A framework for reasoning about strategic functions is under development. Proving that two strategic functions are equivalent entails not only proving that they compute the same value, but also that they have the same evaluation degree and parallelism/sequencing. The evaluation-degree of a strategic function can be determined adding laws for par and seq to existing strictness analysis machinery, e.g. Hughes and Wadler's projection-based analysis [Wadler and Hughes, 1987]. As an operational aspect, parallelism/sequencing are harder to reason about. At present we have a set of laws (e.g. both par and seq are idempotent), but are uncertain of the best framework for proving them. One possible starting point is to use partially ordered multisets to provide a theoretical basis for defining evaluation order [Hudak and Anderson, 1987]. Some support for evaluation strategies could be incorporated into the language. If the compiler was able to automatically derive rnf from a type definition, the work involved in parallelising a large application would be dramatically reduced, and the replication of libraries could be avoided. Some form of tagging of closures in the runtime system could reduce the execution overhead of strategies: a data structure need not be traversed by a strategy if its evaluation degree is already at least as great as the strategies.
We would like to investigate strategies for strict parallel languages. Many strict functional languages provide a mechanism for postponing evaluation, e.g. delay and force functions. The question is whether cost of introducing explicit laziness outweighs the benefits gained by using strategies.
Our long term goal is to support more implicit parallelism. Strategies provide a useful step towards this goal.

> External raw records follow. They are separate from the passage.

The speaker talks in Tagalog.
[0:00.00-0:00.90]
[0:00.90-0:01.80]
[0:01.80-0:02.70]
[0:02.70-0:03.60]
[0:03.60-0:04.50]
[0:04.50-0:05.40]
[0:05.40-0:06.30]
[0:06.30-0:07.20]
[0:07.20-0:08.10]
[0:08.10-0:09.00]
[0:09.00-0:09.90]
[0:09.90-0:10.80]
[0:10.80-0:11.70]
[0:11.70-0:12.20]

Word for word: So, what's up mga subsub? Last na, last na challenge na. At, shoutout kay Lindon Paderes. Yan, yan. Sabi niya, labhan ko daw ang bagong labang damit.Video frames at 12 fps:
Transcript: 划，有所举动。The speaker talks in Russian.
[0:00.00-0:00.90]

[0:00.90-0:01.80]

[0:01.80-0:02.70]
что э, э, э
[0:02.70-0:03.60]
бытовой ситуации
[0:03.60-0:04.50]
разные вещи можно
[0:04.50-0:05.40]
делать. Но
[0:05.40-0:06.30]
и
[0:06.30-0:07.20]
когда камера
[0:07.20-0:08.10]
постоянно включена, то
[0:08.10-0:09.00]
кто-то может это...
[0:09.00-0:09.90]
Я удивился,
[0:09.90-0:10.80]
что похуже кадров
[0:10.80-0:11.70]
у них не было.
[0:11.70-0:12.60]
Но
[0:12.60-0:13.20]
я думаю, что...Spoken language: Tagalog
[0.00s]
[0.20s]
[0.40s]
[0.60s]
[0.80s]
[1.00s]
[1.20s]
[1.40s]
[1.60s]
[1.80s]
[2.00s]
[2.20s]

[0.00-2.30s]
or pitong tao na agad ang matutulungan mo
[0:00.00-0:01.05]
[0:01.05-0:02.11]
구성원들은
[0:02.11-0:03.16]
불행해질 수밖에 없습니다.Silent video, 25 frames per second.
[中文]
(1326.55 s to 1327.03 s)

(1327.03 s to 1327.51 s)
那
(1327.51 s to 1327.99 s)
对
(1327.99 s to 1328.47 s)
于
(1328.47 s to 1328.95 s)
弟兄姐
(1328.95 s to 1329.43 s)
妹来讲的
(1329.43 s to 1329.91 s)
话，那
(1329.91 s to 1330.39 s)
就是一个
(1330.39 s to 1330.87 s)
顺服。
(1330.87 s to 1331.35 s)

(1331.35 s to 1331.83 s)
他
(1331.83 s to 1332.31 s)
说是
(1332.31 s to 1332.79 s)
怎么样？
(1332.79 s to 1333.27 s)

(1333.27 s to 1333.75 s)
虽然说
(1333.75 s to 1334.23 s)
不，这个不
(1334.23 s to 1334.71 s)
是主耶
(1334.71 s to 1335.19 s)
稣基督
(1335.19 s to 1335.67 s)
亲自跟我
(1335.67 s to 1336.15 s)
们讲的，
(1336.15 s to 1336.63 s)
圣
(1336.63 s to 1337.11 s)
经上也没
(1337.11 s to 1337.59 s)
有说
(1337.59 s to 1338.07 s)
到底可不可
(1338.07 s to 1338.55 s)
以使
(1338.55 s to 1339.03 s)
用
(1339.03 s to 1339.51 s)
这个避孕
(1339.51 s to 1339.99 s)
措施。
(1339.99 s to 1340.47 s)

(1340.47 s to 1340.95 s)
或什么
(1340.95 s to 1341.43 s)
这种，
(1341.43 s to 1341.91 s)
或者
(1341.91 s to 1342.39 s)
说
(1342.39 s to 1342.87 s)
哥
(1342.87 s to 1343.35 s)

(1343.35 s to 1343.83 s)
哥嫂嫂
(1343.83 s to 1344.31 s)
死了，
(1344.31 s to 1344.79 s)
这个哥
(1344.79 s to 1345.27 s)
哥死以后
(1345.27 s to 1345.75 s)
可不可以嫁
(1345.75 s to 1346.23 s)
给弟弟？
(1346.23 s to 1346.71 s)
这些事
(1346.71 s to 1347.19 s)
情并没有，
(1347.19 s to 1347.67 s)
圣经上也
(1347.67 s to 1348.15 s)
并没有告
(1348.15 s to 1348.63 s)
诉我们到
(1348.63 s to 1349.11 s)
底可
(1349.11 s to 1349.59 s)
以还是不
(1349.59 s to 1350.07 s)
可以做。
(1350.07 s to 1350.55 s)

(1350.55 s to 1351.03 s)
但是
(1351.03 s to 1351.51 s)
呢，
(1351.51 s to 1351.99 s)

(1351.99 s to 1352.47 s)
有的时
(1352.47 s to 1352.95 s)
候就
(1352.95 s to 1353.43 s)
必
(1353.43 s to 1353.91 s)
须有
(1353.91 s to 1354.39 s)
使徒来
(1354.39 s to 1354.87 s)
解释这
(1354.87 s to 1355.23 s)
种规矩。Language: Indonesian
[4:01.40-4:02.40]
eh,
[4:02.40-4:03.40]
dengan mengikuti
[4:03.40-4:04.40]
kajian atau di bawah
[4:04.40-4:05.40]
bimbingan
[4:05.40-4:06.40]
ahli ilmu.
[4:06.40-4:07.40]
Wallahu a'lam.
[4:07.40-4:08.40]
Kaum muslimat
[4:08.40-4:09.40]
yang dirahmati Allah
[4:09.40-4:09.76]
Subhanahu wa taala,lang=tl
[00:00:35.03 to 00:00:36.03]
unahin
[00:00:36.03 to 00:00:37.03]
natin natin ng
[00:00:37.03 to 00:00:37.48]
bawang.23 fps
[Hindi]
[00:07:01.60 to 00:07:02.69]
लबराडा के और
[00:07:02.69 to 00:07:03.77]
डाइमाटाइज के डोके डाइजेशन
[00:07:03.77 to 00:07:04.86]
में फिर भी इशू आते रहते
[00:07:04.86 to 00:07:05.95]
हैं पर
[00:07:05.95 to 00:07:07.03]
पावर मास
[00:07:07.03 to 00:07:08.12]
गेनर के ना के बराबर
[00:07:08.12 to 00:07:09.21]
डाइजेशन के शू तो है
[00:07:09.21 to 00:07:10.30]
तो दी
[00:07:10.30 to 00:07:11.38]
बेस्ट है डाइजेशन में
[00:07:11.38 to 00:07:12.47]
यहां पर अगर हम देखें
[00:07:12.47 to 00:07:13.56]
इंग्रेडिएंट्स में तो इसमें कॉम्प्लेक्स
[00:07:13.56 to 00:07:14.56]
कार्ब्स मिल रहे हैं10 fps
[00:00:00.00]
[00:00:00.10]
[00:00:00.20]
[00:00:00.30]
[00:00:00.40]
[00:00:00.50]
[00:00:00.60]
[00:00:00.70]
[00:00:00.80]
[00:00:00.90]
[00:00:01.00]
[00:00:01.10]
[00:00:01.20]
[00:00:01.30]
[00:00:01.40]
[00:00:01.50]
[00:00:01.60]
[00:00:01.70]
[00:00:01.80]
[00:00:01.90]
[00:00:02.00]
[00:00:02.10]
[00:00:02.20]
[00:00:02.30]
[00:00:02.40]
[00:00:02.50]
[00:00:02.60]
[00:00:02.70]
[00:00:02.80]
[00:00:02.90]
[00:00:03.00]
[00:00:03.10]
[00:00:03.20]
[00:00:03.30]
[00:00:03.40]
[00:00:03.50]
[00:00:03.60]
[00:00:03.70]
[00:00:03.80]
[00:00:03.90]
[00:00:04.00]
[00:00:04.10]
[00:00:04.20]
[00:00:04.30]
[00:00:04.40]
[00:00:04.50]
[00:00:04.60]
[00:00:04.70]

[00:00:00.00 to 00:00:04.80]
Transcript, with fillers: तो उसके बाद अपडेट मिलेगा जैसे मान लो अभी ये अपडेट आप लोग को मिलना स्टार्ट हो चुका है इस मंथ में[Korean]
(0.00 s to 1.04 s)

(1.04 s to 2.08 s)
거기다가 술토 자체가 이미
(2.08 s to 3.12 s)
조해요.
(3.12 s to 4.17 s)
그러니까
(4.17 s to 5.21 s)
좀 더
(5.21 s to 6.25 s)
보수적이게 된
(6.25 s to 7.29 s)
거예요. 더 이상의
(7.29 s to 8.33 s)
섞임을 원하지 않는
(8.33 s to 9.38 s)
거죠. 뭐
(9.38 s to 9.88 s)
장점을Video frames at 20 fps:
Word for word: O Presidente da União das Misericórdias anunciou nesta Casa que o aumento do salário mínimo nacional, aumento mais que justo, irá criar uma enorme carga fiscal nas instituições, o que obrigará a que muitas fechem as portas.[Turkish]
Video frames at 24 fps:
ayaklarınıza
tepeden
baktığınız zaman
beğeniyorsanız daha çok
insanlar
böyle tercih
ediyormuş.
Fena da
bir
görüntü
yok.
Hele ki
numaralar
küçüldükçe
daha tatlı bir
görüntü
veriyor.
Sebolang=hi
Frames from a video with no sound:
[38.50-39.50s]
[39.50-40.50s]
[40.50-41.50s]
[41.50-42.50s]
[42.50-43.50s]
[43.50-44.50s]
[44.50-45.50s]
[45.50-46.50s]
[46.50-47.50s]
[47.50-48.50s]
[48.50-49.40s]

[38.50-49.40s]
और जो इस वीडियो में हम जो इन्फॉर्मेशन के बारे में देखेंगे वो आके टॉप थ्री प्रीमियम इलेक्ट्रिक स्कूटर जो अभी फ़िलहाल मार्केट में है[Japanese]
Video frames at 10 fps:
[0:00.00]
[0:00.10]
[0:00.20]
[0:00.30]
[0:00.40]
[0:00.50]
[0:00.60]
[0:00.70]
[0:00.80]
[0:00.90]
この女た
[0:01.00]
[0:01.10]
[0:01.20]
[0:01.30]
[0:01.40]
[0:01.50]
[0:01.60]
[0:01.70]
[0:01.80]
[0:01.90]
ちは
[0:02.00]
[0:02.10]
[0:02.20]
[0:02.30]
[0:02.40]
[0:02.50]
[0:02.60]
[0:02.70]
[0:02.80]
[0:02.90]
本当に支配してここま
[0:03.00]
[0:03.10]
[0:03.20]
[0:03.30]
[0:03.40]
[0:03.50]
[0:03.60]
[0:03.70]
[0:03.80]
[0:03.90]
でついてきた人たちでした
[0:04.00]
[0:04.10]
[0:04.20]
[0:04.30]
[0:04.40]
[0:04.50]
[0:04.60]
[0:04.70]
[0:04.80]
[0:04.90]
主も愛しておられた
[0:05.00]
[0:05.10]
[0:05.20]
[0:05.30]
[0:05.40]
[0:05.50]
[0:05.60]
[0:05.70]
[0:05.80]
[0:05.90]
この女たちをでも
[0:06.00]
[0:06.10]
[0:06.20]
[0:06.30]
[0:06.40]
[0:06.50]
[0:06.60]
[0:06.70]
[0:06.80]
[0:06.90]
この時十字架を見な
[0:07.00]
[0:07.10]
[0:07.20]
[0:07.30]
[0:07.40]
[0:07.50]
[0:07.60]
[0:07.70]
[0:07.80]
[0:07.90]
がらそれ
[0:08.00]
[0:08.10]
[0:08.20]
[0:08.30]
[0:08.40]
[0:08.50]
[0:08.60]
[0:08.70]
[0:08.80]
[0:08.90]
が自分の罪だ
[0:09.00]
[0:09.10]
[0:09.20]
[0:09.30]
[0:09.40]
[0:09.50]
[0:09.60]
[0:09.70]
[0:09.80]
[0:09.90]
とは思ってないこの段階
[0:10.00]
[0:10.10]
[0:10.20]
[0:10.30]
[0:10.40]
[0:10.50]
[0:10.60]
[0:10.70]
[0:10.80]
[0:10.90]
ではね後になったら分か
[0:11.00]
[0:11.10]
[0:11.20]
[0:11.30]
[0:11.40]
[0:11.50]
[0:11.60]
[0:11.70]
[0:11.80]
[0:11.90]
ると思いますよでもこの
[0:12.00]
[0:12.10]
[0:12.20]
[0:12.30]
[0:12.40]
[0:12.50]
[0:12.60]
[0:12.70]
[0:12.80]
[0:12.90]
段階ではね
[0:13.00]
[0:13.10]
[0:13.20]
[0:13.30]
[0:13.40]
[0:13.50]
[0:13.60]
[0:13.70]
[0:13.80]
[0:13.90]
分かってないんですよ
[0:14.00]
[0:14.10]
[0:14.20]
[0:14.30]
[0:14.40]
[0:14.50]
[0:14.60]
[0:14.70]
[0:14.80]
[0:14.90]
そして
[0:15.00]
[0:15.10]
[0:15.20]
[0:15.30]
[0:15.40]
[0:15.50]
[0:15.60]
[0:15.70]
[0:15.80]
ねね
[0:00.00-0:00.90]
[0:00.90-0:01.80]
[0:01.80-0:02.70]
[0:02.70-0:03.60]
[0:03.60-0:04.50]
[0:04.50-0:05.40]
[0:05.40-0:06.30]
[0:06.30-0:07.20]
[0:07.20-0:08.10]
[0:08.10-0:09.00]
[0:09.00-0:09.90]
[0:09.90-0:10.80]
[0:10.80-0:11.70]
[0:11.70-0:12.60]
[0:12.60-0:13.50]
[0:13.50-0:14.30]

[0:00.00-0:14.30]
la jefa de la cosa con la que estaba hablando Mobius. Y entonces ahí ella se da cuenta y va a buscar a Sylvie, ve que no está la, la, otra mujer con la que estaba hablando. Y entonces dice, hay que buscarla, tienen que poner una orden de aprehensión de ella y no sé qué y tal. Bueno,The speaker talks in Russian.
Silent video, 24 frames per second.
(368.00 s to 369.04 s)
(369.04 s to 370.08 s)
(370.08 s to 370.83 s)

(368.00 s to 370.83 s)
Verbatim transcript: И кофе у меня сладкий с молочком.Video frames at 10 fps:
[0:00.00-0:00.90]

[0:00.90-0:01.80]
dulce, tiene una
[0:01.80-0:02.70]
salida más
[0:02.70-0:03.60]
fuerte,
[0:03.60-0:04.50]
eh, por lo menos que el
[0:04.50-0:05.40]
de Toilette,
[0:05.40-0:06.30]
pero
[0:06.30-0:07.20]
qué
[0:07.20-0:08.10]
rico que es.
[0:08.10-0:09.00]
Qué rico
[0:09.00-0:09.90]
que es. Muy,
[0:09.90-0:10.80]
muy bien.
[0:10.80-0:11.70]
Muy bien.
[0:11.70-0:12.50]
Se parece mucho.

We are learning a great deal by explicitly controlling dynamic behaviour, and hope to learn sufficient to automatically generate strategies with good dynamic behaviour for a large class of programs. One promising approach is to use strictness analysis to indicate when it is safe to evaluate an expression in parallel, and granularity analysis to indicate when it is worthwhile. It may be possible to use a combined implicit/explicit approach, i.e. most of a program may be adequately parallelised by a compiler, but the programmer may have to parallelise a small number of crucial components.